Just a simple question I hope on the vertical integration margin, which obviously you made clear in the statement is running broadly at 1.7 in the second half of last year. I'm just thinking more out into the future, what are the dynamics we need to see to see that vertical integration margin get back to more trend level around the sort of 3%, 300 basis points level? What sort of factors do we need to keep an eye on in that context, please?
The, the first most important one is volume uptake, because that will stabilize all the raw material volumes and take the price pressure off the raw materials, especially from China. This is the, certainly the biggest factor here. That was weighing on, this was weighing on the vertical integration margin because of raw material, low, very low raw material prices from China. The second aspect is the energy cost development in Europe. This is the cost pressure that we have as a structural disadvantage. It looks a little bit better now than it did nine months ago, but we need to continue to have some improvements here. If Europe decides with more regulatory actions to keep the energy cost high structurally compared to others, then this will become a very difficult environment for high energy industries.
This will affect our vertical integration margin directly, it also will affect our customers who will start to not produce here anymore. That will reduce the volumes on these raw materials that we make in Europe. Those are the two main factors.

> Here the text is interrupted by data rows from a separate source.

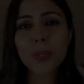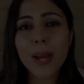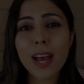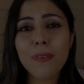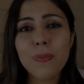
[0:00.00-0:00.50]
so
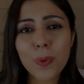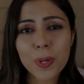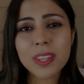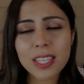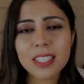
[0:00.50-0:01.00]
I have
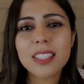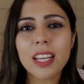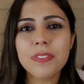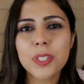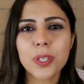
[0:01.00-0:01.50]
4 things
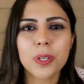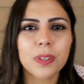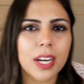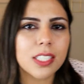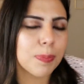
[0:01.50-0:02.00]
left to show you
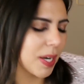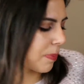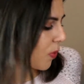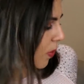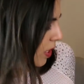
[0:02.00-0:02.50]
guys, but
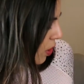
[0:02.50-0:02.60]
I'm going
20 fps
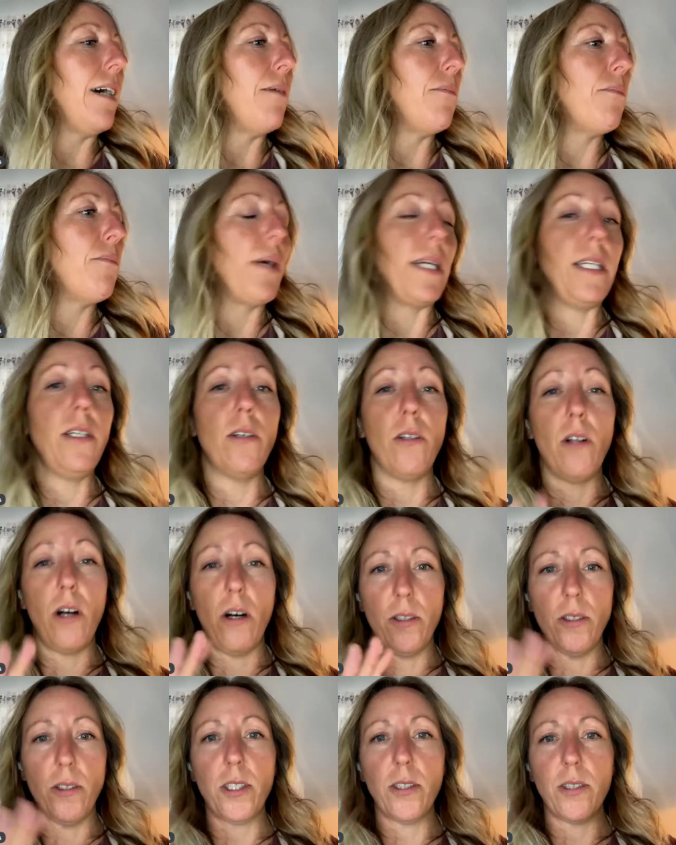Um, but you'll
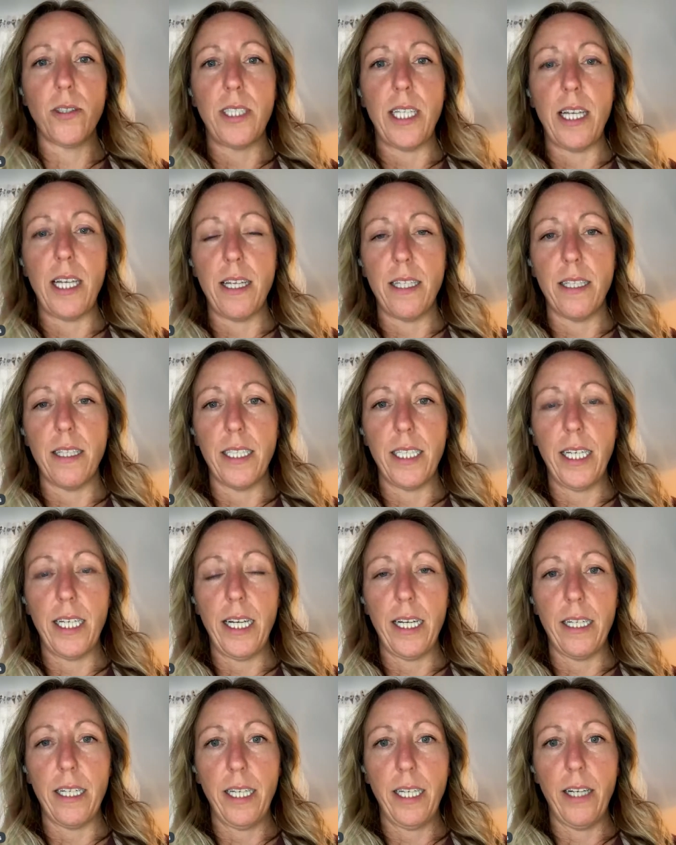also see in the
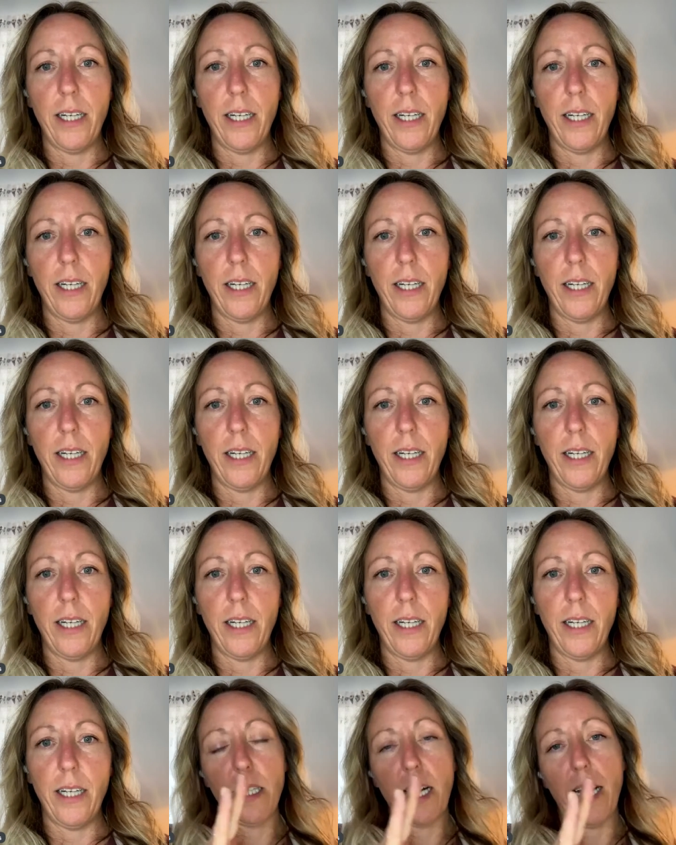car- carousel
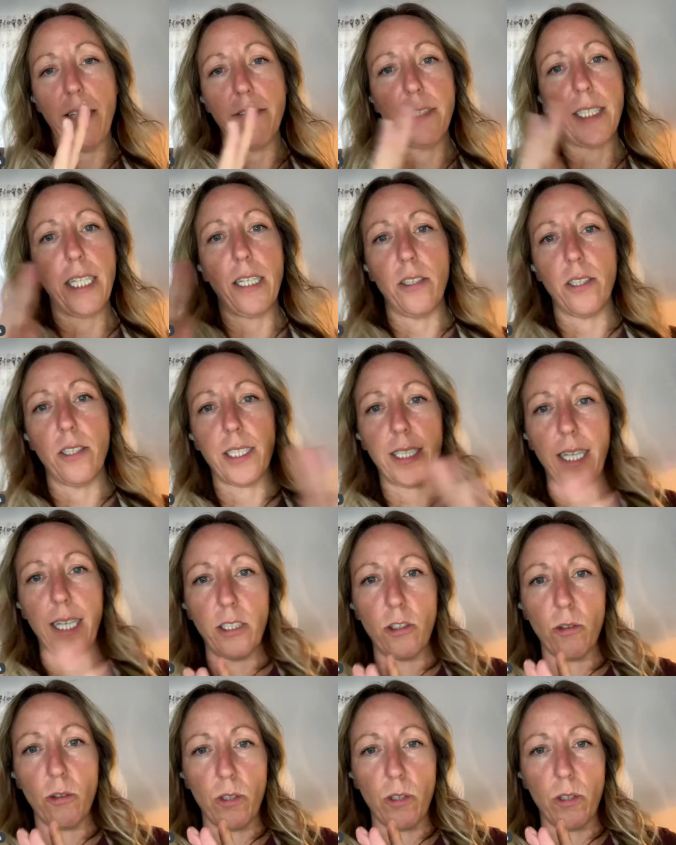uh, lives that are
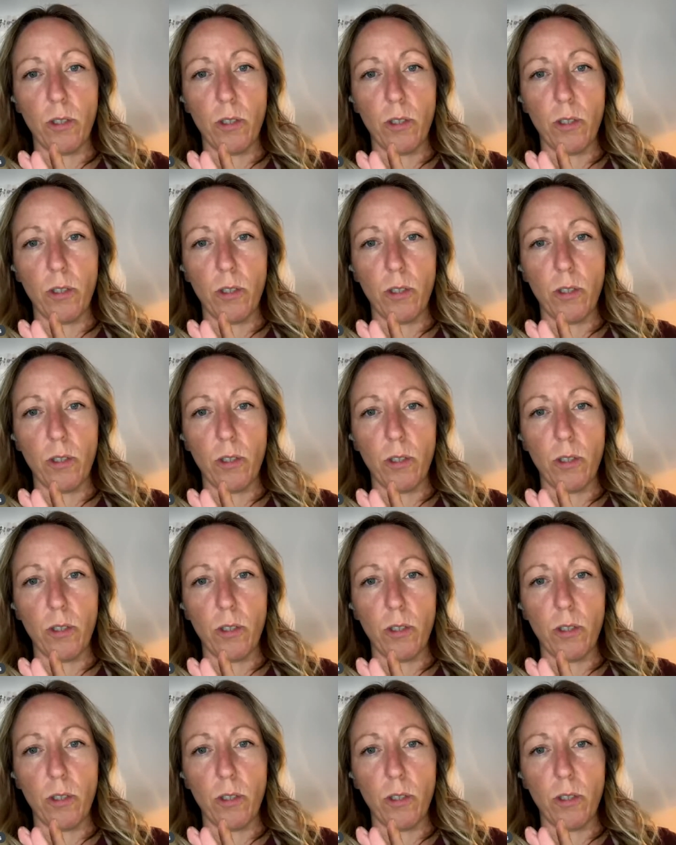scheduled. So
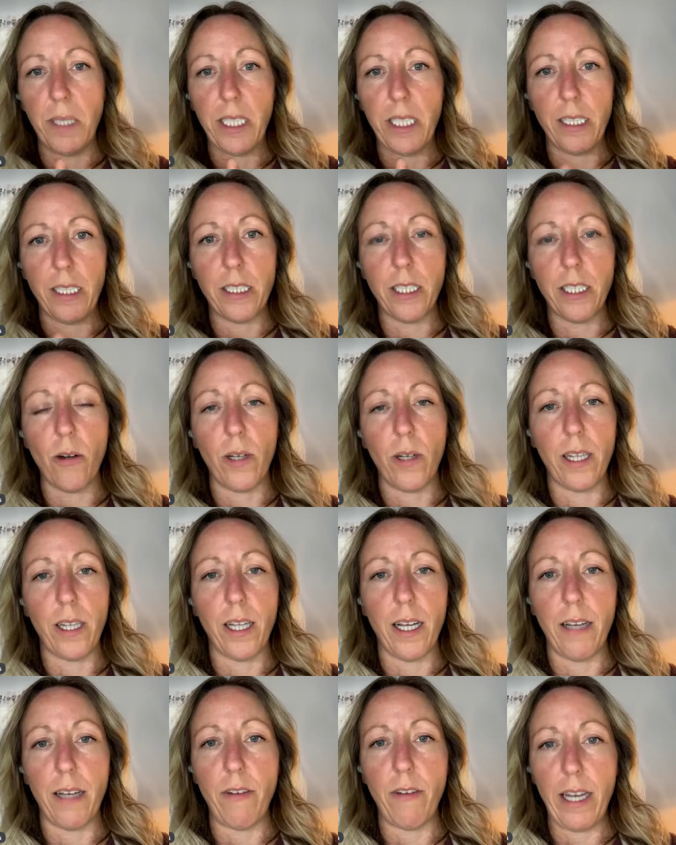I've committed to
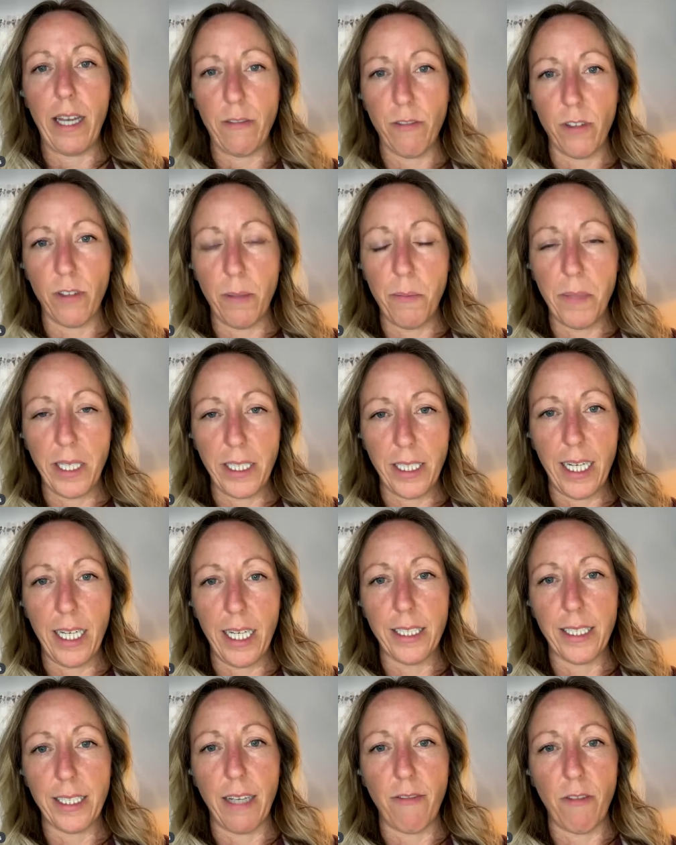going live every
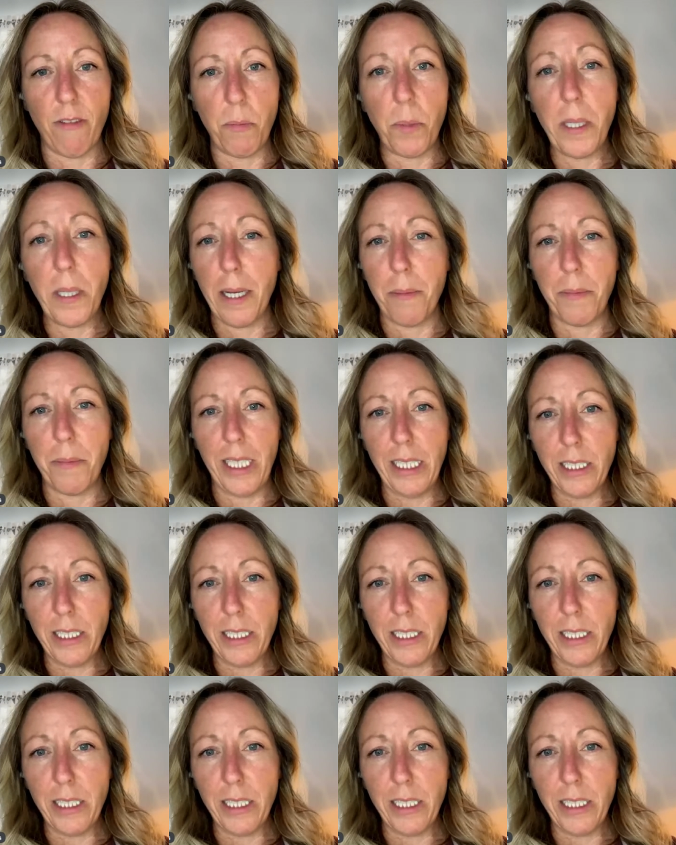Monday at 7 p.m.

Thank you. Then just a second question just coming to mind as you highlight energy. I mean, if we go back 9 months, 1 year across all companies, not just yourselves, the whole debate around energy costs, hedging and strategies around that, and here we are now sort of much further on in quite a different environment. What's your approach to energy costs and hedging? Is it still just hedging that sort of quarter or so forward, or is there more sort of philosophical change being undertaken within the business?

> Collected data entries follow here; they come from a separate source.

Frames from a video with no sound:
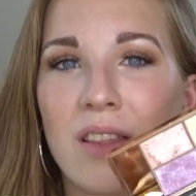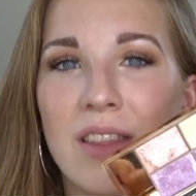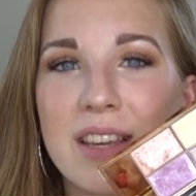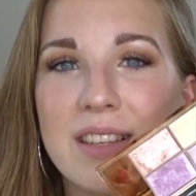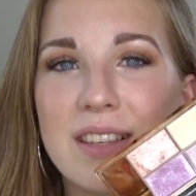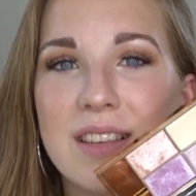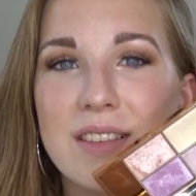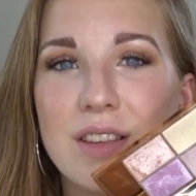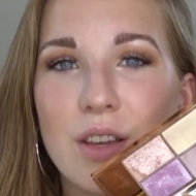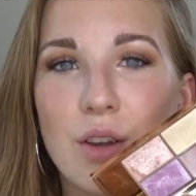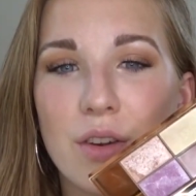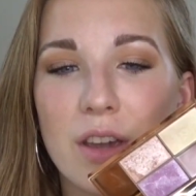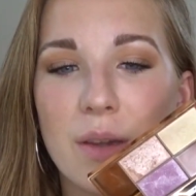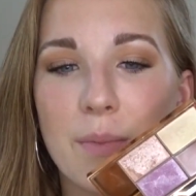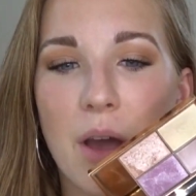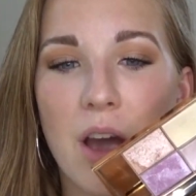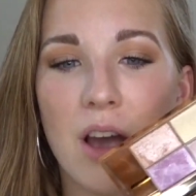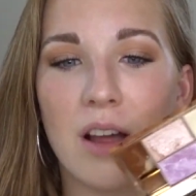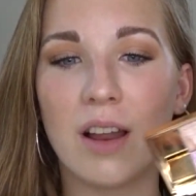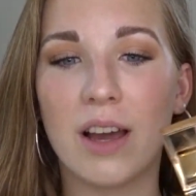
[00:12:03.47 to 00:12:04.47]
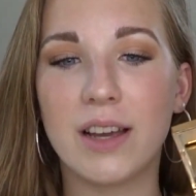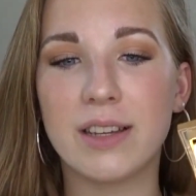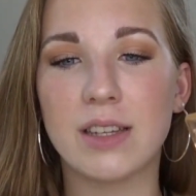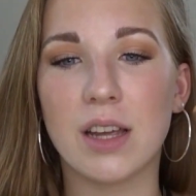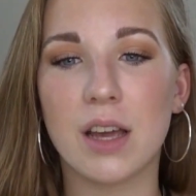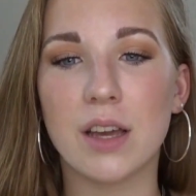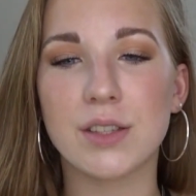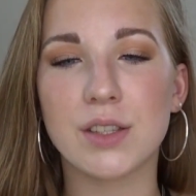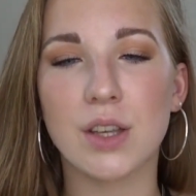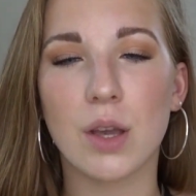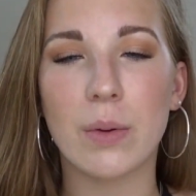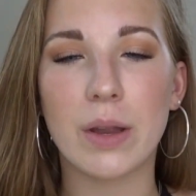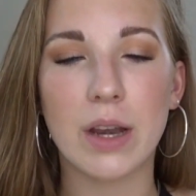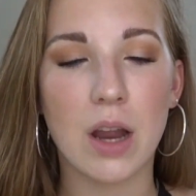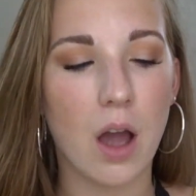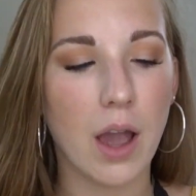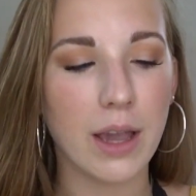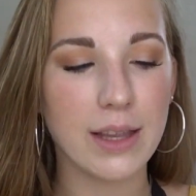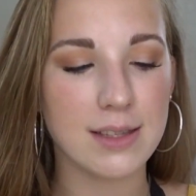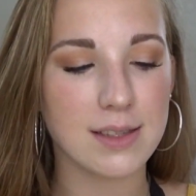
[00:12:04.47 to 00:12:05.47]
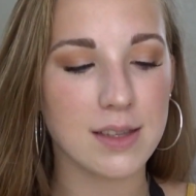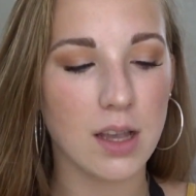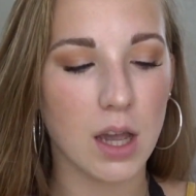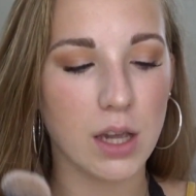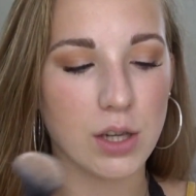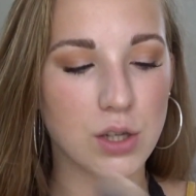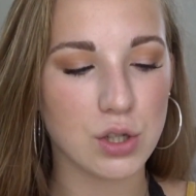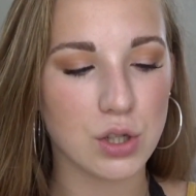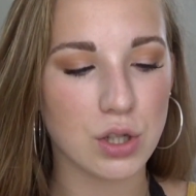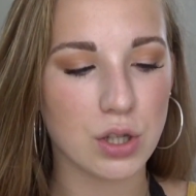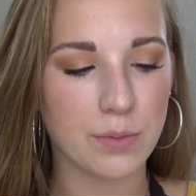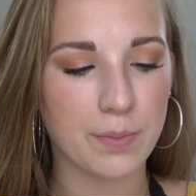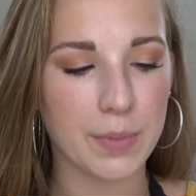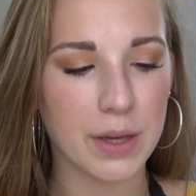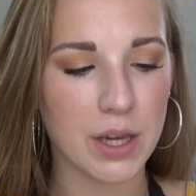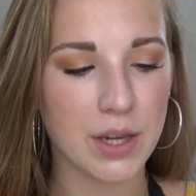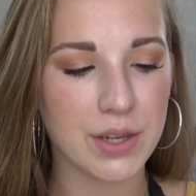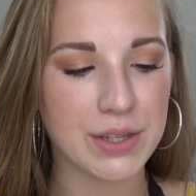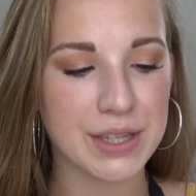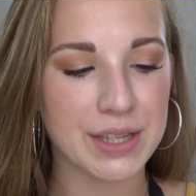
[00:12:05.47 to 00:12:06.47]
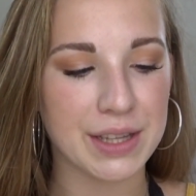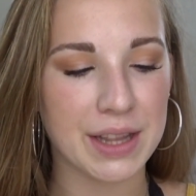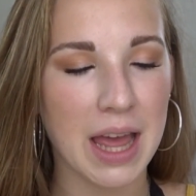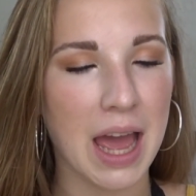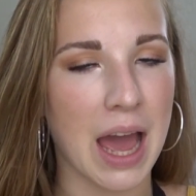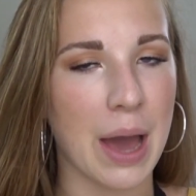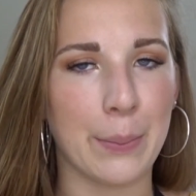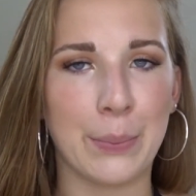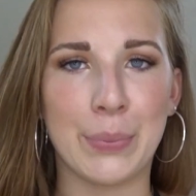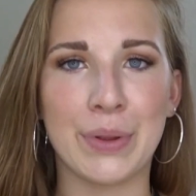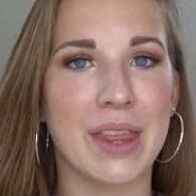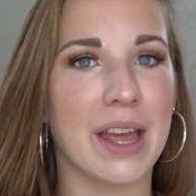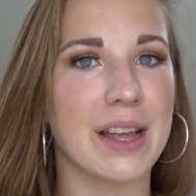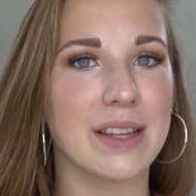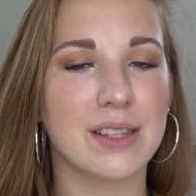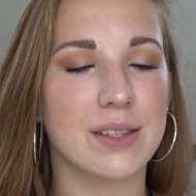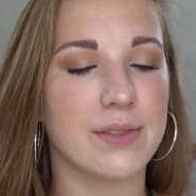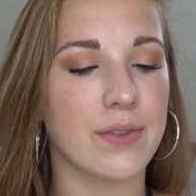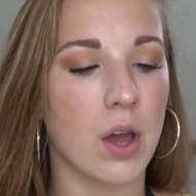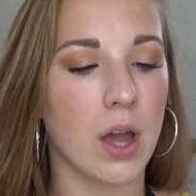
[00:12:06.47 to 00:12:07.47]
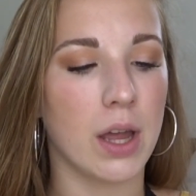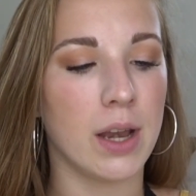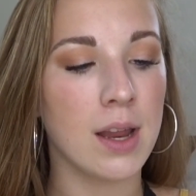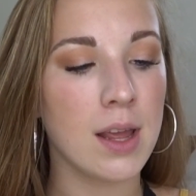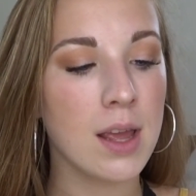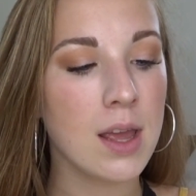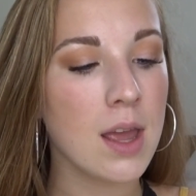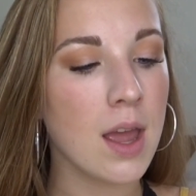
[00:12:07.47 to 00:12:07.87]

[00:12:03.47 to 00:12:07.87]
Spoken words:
This is a cream highlighter, so in hindsight should be using that, but that's fine.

Harry, our approach to energy hasn't really changed. We continue to focus on security of supply and therefore the investments and action that we took last year around diversifying, for example, in Europe, our energy sources, securing storage, these remain areas that we focus on. Secondly, clearly from a cost perspective, hedging is one of the tools that we use. We have a five-year hedging program, which gives us a high level of coverage for this year and for next year, and then comes down. The key objective here is to provide us with visibility and certainty on our energy costs and on our energy supply. It's performed well for us in the past, and we continue to believe in it.
Perfect. Thank you very much indeed.
Thank you. If you would like to ask a question, please press star followed by one on your telephone keypad. If you have joined us by the webcast, please do submit a written question. There are no additional questions waiting at this time. I'd like to pass the conference over to Stefan Borgas for any closing remarks.
Wonderful. Well, thank you very much. Let me just repeat what happened. Good margins in the first quarter, but significantly lower volumes. Still a satisfying first quarter. Very fuzzy outlook with more skepticism on the volume recovery than previously assumed, and some price pressure on the horizon. Giving us a quite uncertain rest of the year from today's perspective. Third message, good progress on the M&A side with a number of transactions closed and some new ones also signed. Thank you very much for dialing in this morning, for listening to us, and for discussing with us. We look forward to seeing you personally over the course of the next month, and then see you all again together for the half-year update. Bye-bye.
Thank you. Bye.
Thank you. This concludes today's conference call. Thank you all for your participation. You may now disconnect your lines.